• _SOURCE MATERIAL_

***

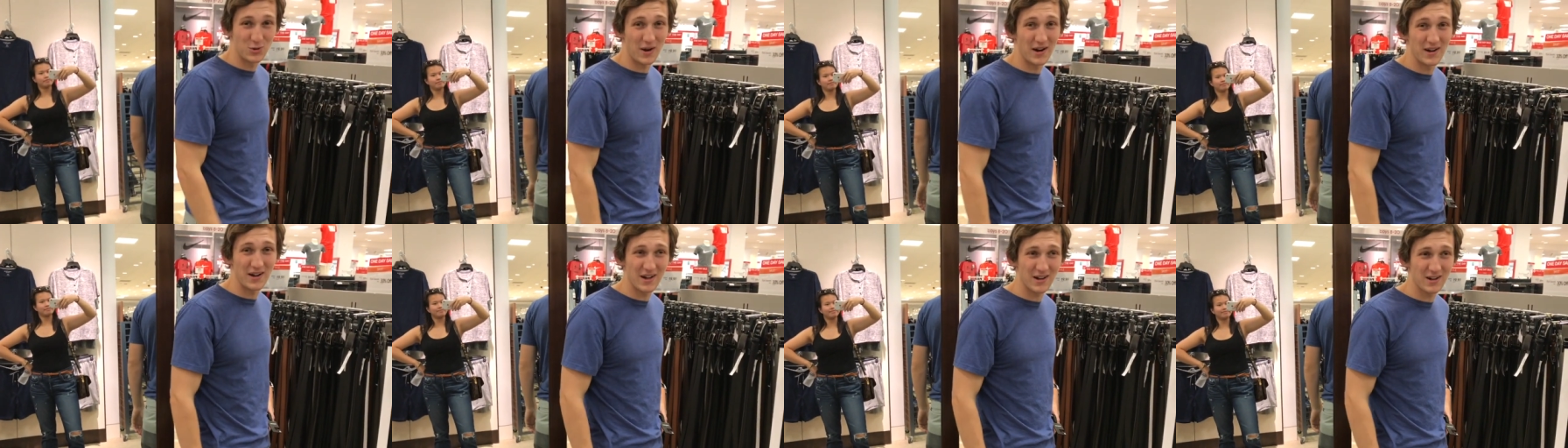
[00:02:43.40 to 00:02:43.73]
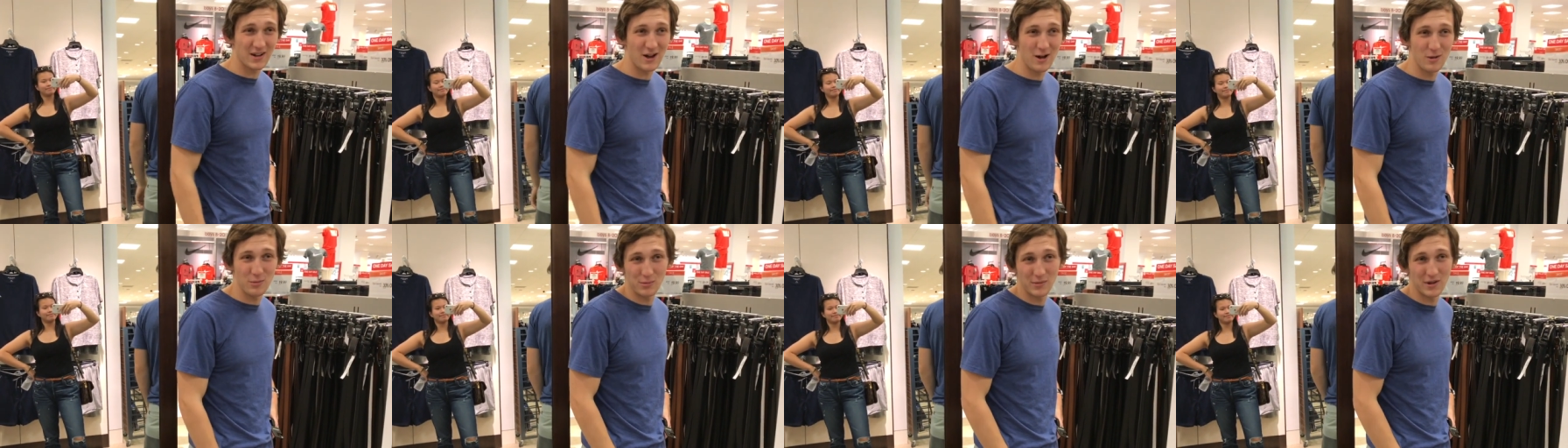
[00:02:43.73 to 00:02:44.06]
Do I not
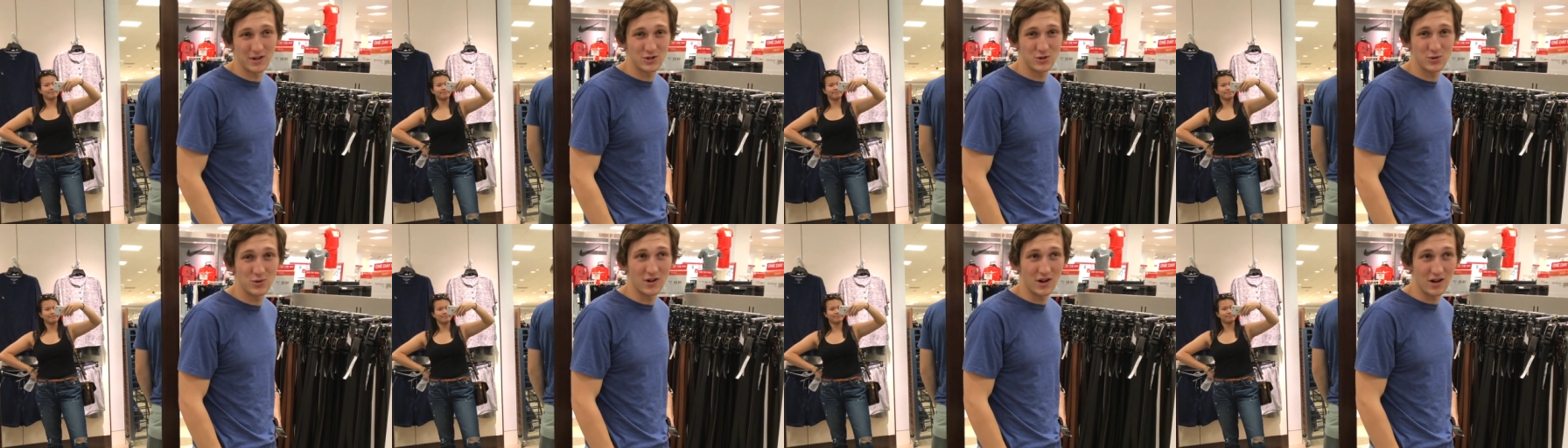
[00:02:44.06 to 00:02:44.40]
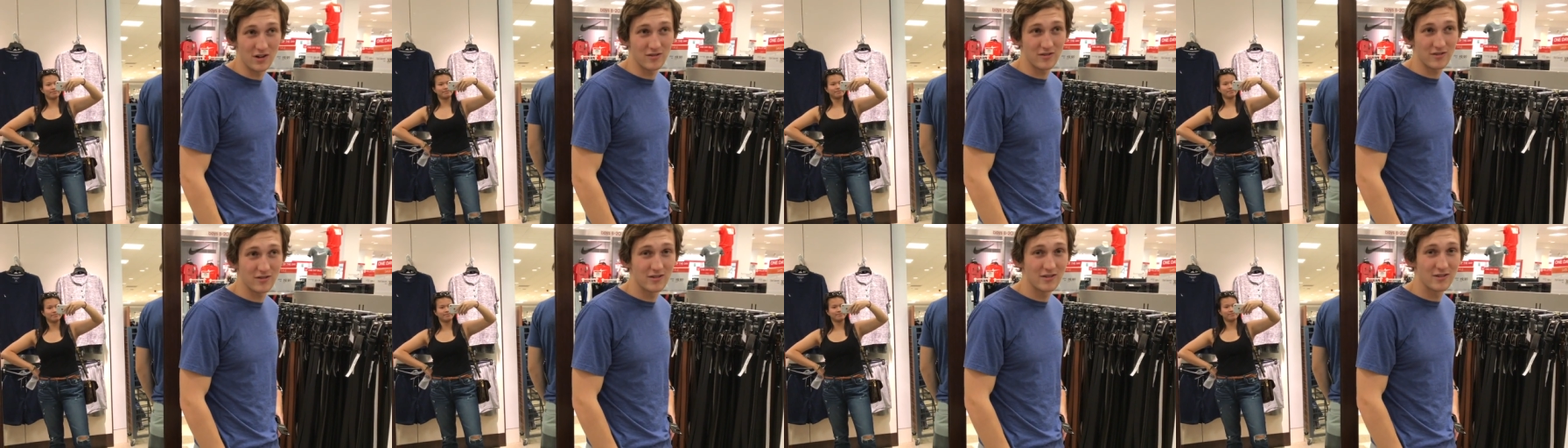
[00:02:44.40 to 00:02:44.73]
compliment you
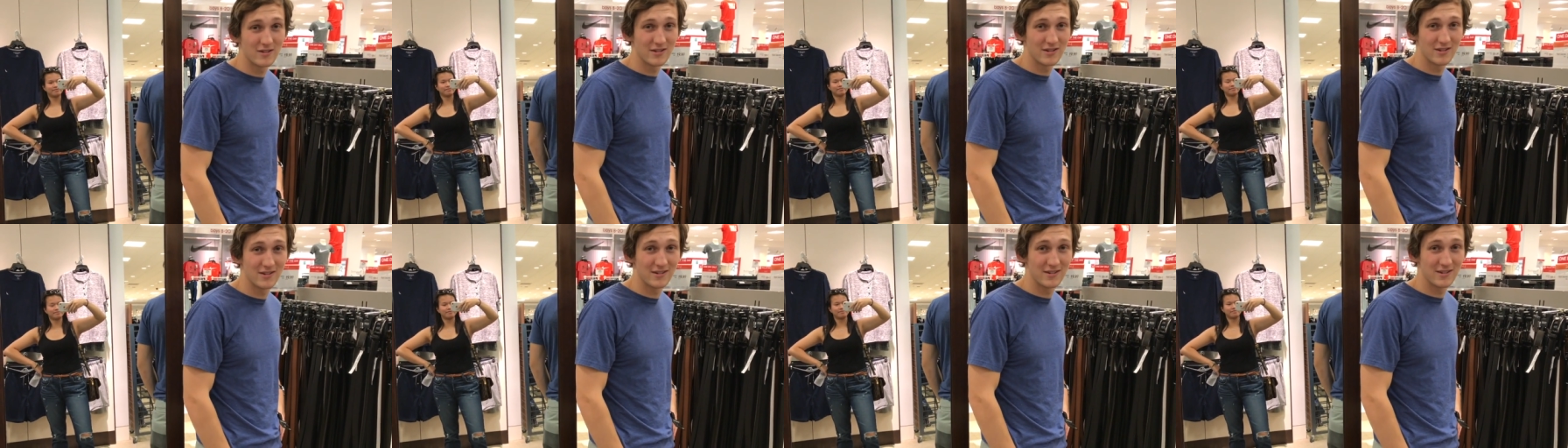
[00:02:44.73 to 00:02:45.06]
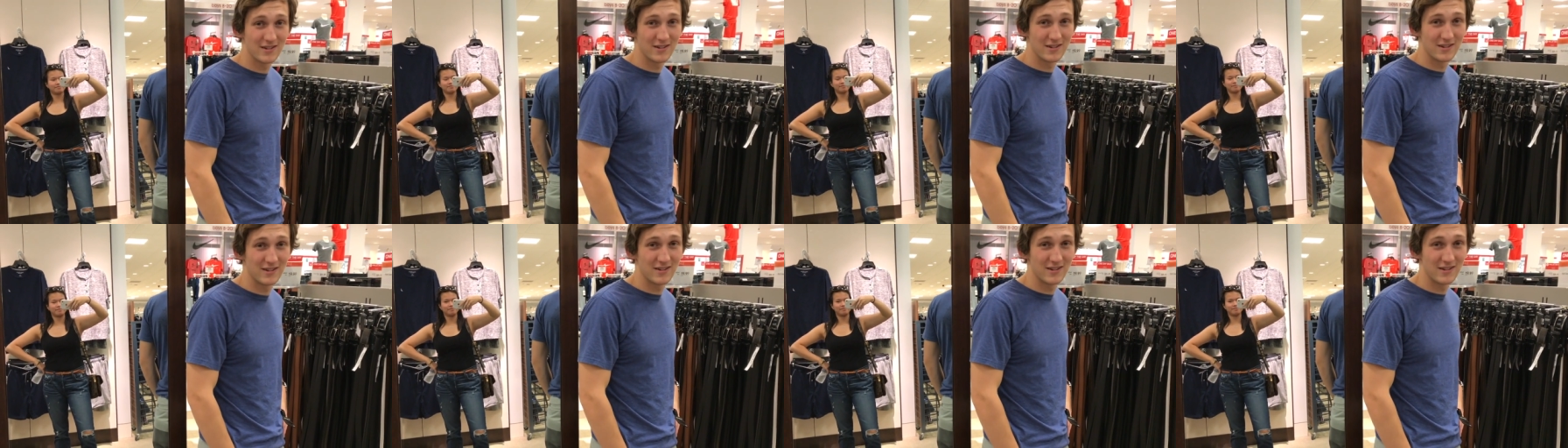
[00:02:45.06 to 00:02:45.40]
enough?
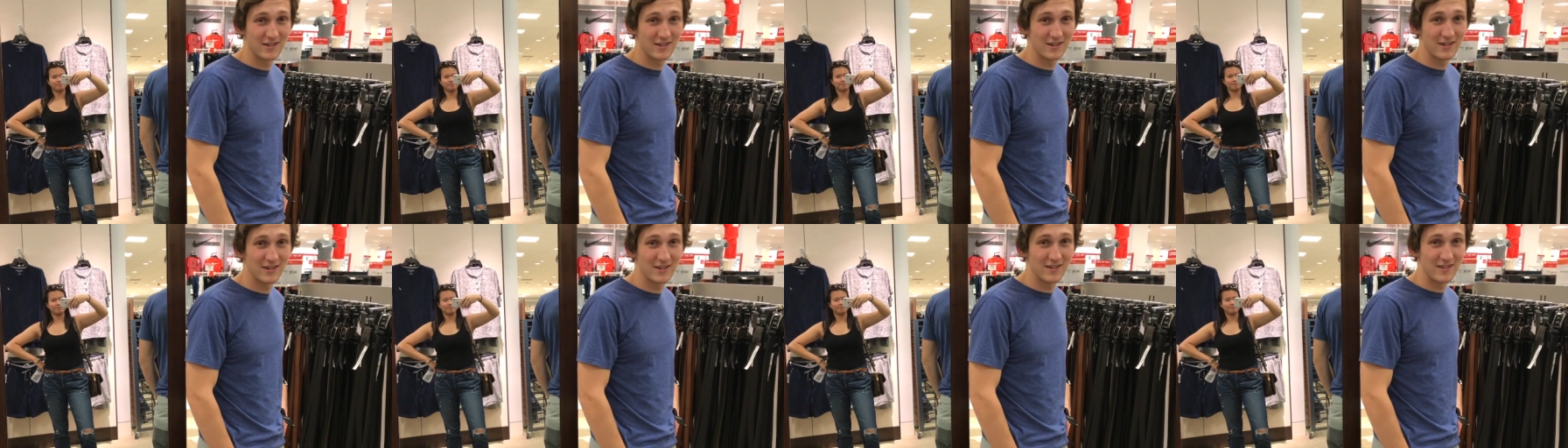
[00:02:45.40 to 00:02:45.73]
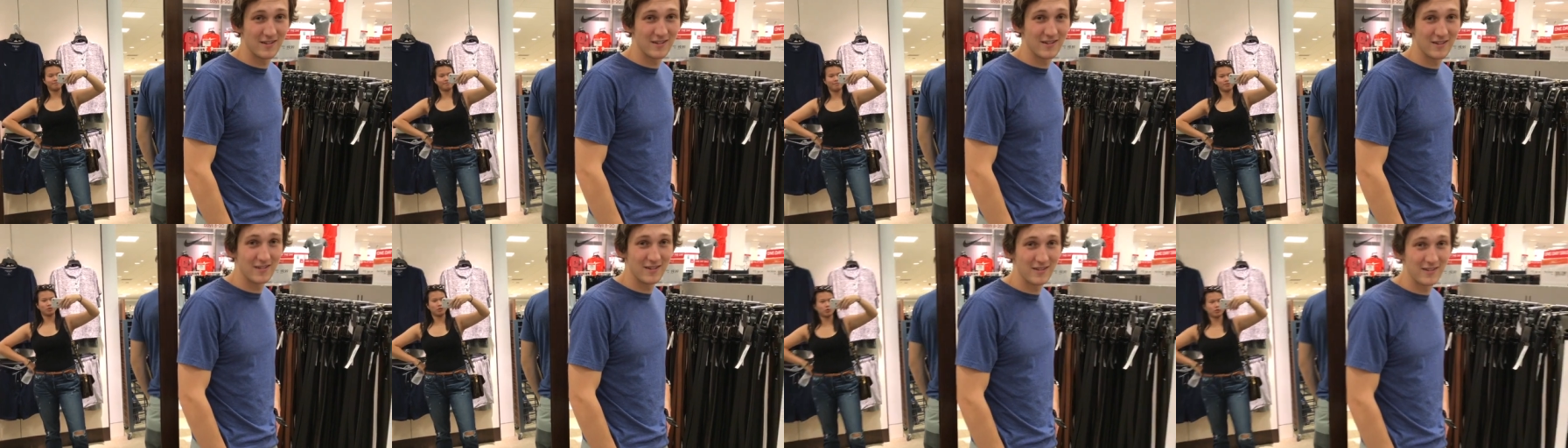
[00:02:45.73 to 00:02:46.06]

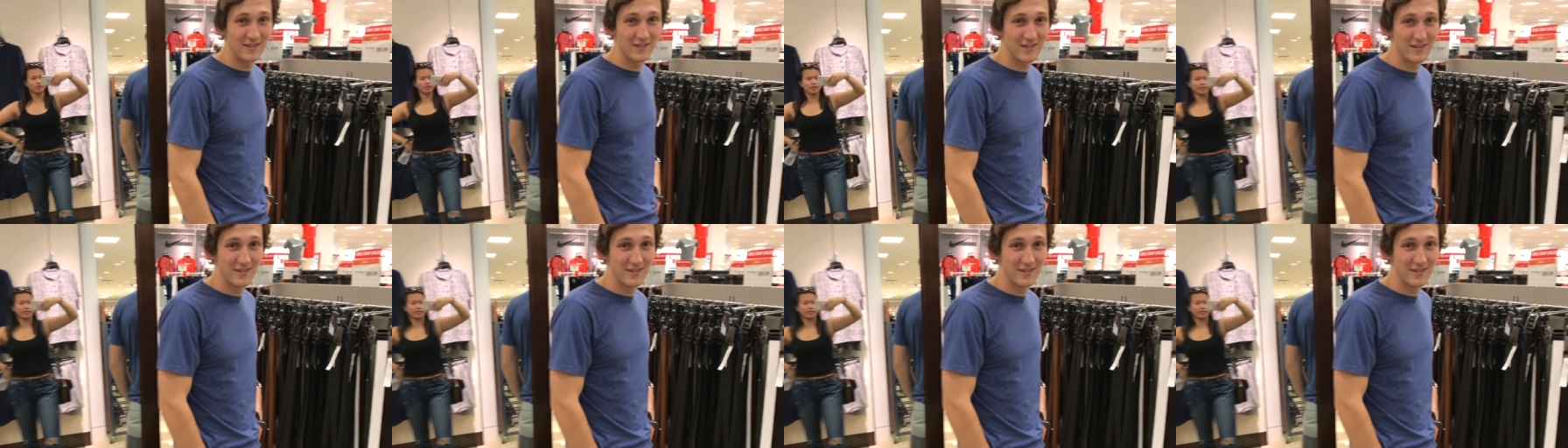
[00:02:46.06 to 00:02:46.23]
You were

***

• _WORK TO BE COMPLETED_
Repeat only the lines from the line with "[00:02:44.06 to 00:02:44.40]" to the end of the entries, including both the first and the last line, and drop every picture.

• _WRITTEN RESPONSE_
[00:02:44.06 to 00:02:44.40]
[00:02:44.40 to 00:02:44.73]
compliment you
[00:02:44.73 to 00:02:45.06]
[00:02:45.06 to 00:02:45.40]
enough?
[00:02:45.40 to 00:02:45.73]
[00:02:45.73 to 00:02:46.06]

[00:02:46.06 to 00:02:46.23]
You were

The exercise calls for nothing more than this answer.